Alas (‘’ailes’’ en espagnol) propose un court mais très intéressant panorama de la musique contemporaine argentine. Trois compositeurs aux univers assez contrastés sont représentés : Alejandro Iglesias Rossi (né en 1960), Gerardo di Giusto (né en 1961) et Gabriel Sivak (né en 1979). Pour compléter le tout, peut-être le père de la musique classique moderne de ce pays : Alberto Ginastera.
Les œuvres contemporaines, toutes enregistrées pour la première fois, mettent de l’avant de façon plus ou moins focalisée un ou plusieurs aspects de l’écriture de Ginastera : rythmes motoriques nerveux, harmonies serrées, inspiration du folklore national.
La pièce titre, Alas pour violon, violoncelle et cordes, de Gerardo di Giusto, exploite le caractère rythmique de la chose avec une énergie propulsive, comme un envol vigoureux. Le centre tonal assez douillet fait de cette pièce la plus accessible de l’album, après le Ginastera.
Descaminos pour violoncelle, cordes et percussion, de Gabriel Sivak, pousse un cran la note (!) de la difficulté avec un encadrement tonal plus vaste, chromatiquement parlant. Un sentiment de fébrilité, grâce entre autres à une écriture instrumentale faite de frémissements quasi-spectraux, parcourt une bonne partie de la pièce, de façon plus ou moins accentuée. Beau et stimulant.
Comme dans une sorte de crescendo de l’exigence, Llorando silencios, six chants quechua pour violoncelle solo, d’Alejandro Iglesias Rossi, s’engage totalement dans l’atonalisme de style avant-gardiste. Les racines incas de ces chants quechua sont distillées et hyper densifiées dans un alambic étroit qui transforme totalement ces sources lointaines en abstractions épurées ultra modernes. Le violoncelliste Patrick Langot arrive à créer des paysages sonores éclatées, forts de toutes les techniques invoquées par le compositeur, dans un rendu d’une grande précision technique et d’une très large variété timbrale. Très intéressant.

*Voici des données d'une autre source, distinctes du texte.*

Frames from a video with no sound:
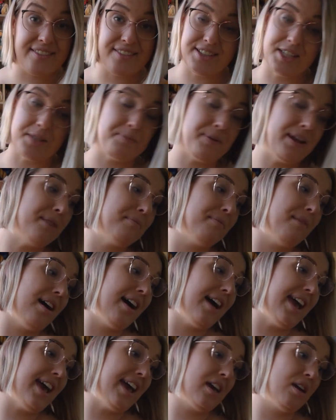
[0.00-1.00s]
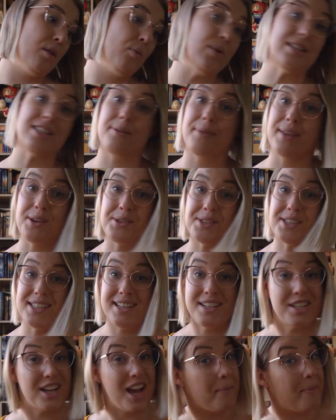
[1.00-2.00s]
This has been my when something else is
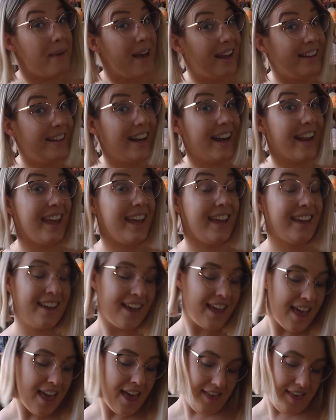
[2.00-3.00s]
in timeout knitting.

Le programme est bouclé avec les Variaciones concertantes op. 23 de Ginastera. Ces Variations fortement teintées de folklore, mais façon plus symbolique que directement citée, offrent un rôle prépondérant au violoncelle et à la harpe, mais invitent les solistes de l’orchestre (chaque section, des cordes au vents) à s’exprimer de manière habile, vivante et colorée. L’exercice se termine dans un tutti final aux quelque velléités dansantes, genre malambo typique des Gauchos de la Pampa. L’orchestre dans son ensemble, et les solistes de chaque section, se révèlent être des interprètes d’une excellente précision et virtuosité technique. La direction d’Alejandro Sandler est infusée d’une énergie trempée dans un sentiment national juste et approprié.